La maison du professeur Raoult est vide depuis plusieurs années. Elle a été squattée. Visitée aussi, par de potentiels acheteurs tous découragés par le prix de vente. En réalité, le scientifique se serait mis d’accord avec un promoteur. Il lui vendrait sa parcelle pour la construction d’un immeuble. Pour cela, il fallait convaincre les propriétaires de l’une des deux parcelles adjacentes de vendre également. Le promoteur l’a fait. C’était sans compter sur le refus de la mairie…
Un nouveau permis
La modification n°3 du PLU est adoptée fin juillet 2017. Dans la foulée, un nouveau permis de construire est déposé pour un immeuble de 32 appartements aux 22 et 24 de la rue Jean. Entre 2014 et 2017, le nom de la société demandeuse a changé. Pas celui de son représentant. Et, magie, malgré un nouveau PLU soit-disant plus protecteur et un nouvel avis négatif de l’ABF, la mairie centrale accepte le permis de construire le 29 janvier 2018 ! Quant à la maire de secteur, Marine Pustorino (3), qui avait pourtant assuré le collectif Jean veut pas de son soutien, elle a finalement rendu un avis favorable sur le dossier.

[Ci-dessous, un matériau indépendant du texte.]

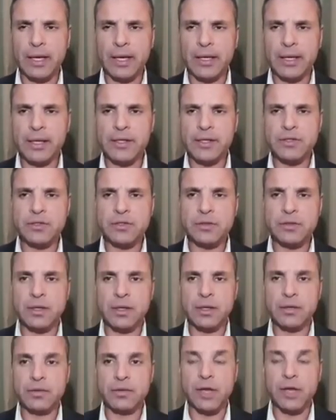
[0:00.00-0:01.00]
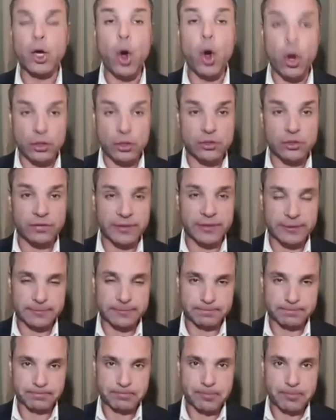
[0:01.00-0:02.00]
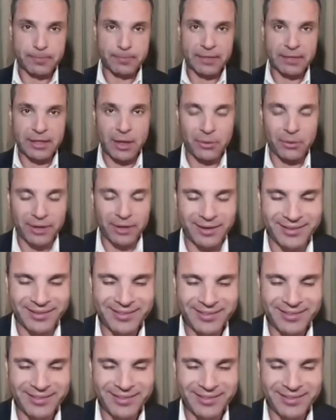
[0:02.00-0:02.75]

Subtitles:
is the cause of it. Now,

Depuis septembre 2017, le collectif participe à la consultation sur le PLUI (Plan local d’urbanisme intercommunal) et espère faire classer la rue en zone de faubourg. Il a par ailleurs formulé un recours gracieux sur l’arrêté de modification n°3 du PLU. « Le PLU est trop permissif, notamment en ce qui concerne la hauteur des bâtiments dans cette zone de petites maisons. La nouvelle version protège un peu plus mais c’est loin d’être suffisant », explique Me Joseph Andreani, l’avocat de Jean veut pas. Les habitants étudient désormais aussi la possibilité d’attaquer le permis de construire. S’ils restent très inquiets pour l’avenir de leur rue, ils tirent néanmoins une grande satisfaction de leur mobilisation : celle d’avoir fait de leurs voisins de véritables amis.
Pierre Coronas
1. Laure-Agnès Caradec n’a pas souhaité répondre à nos questions.
2. L’ABF donne un avis consultatif car les parcelles sont situées dans un rayon de 500 m autour du Palais Longchamp.
3. Didier Raoult et Marine Pustorino n’ont pas donné suite à nos demandes d’entretien.